### Required work
Your answer must be the exact lines below, starting with the line with "[0:03.60-0:04.50]" and going on through the line with "Transcript: as saying, thank", both included, with no pictures.

Collected data entries:
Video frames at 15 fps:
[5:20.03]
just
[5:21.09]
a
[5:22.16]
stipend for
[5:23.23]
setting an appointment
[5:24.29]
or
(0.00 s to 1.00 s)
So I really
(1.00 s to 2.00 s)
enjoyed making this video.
--
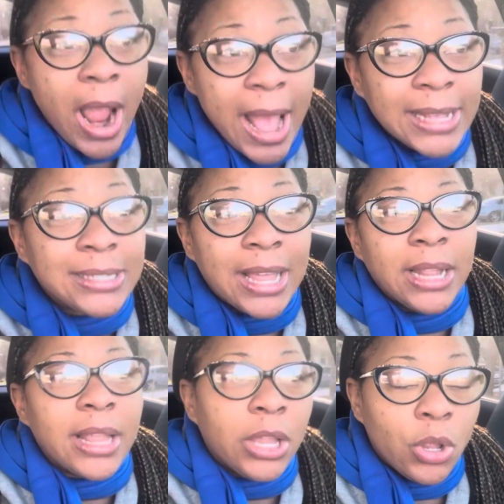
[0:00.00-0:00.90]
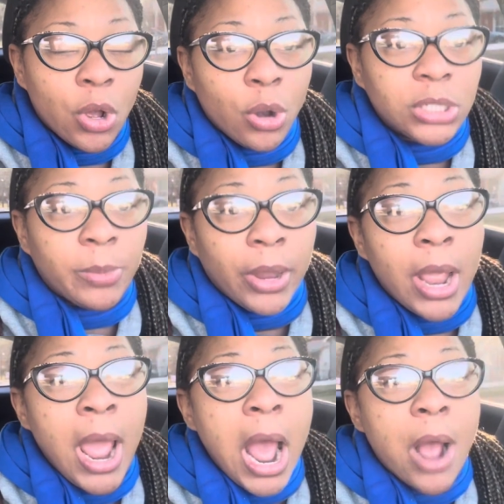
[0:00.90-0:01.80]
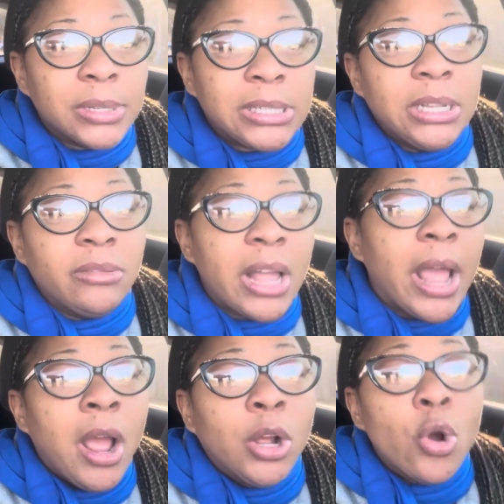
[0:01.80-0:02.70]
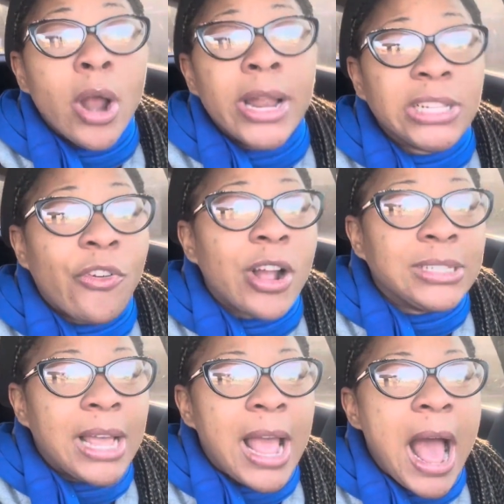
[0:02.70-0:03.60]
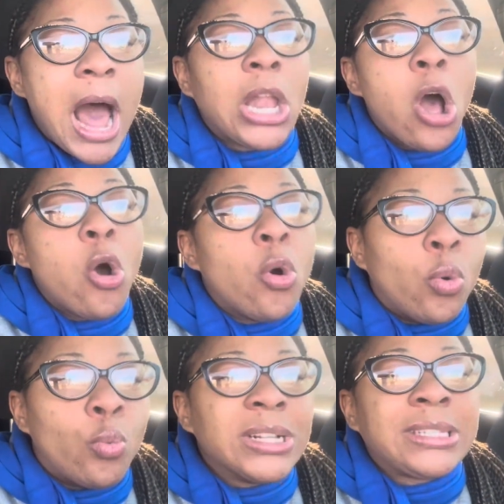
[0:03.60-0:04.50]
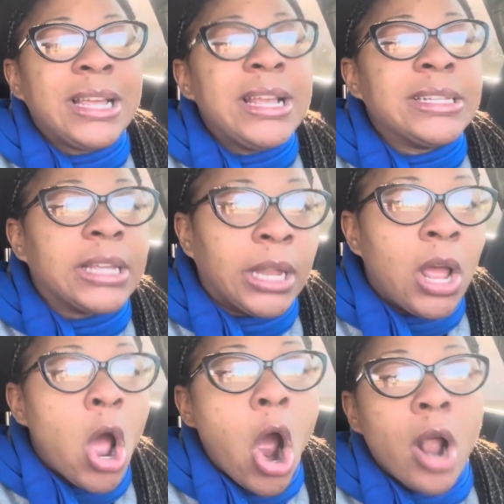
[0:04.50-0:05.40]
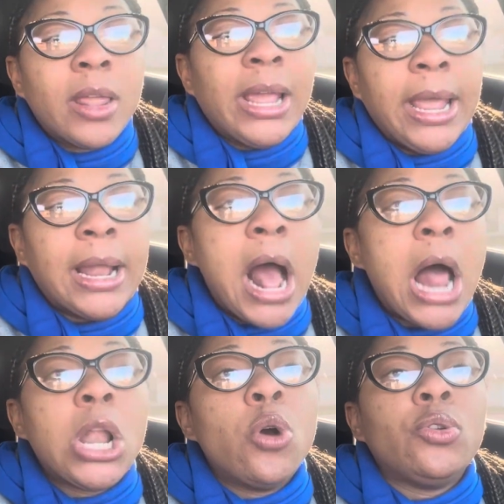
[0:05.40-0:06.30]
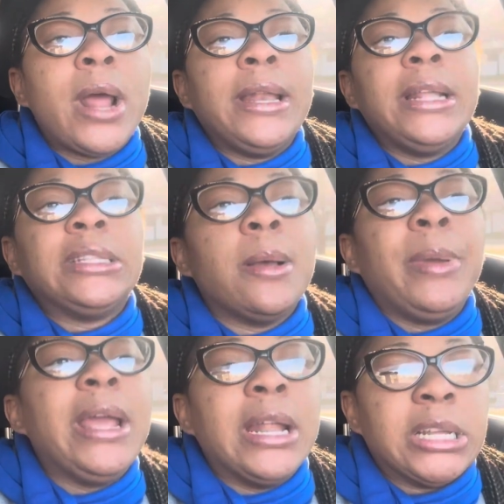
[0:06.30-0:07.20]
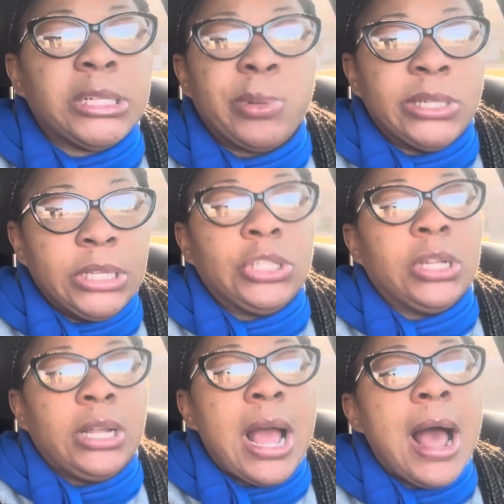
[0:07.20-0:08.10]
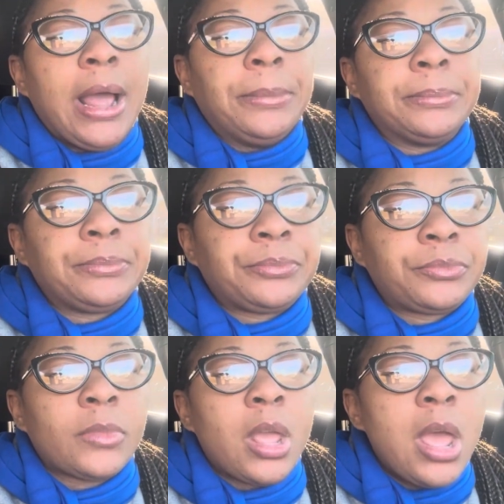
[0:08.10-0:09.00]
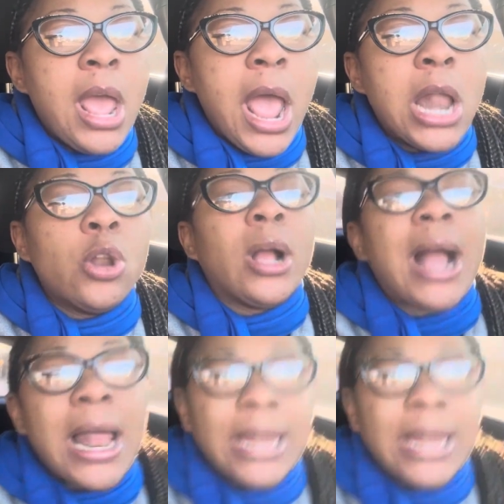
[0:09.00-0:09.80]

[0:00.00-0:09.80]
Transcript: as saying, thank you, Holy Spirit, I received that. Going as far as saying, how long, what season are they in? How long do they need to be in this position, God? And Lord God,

### Solution to this problem
[0:03.60-0:04.50]
[0:04.50-0:05.40]
[0:05.40-0:06.30]
[0:06.30-0:07.20]
[0:07.20-0:08.10]
[0:08.10-0:09.00]
[0:09.00-0:09.80]

[0:00.00-0:09.80]
Transcript: as saying, thank you, Holy Spirit, I received that. Going as far as saying, how long, what season are they in? How long do they need to be in this position, God? And Lord God,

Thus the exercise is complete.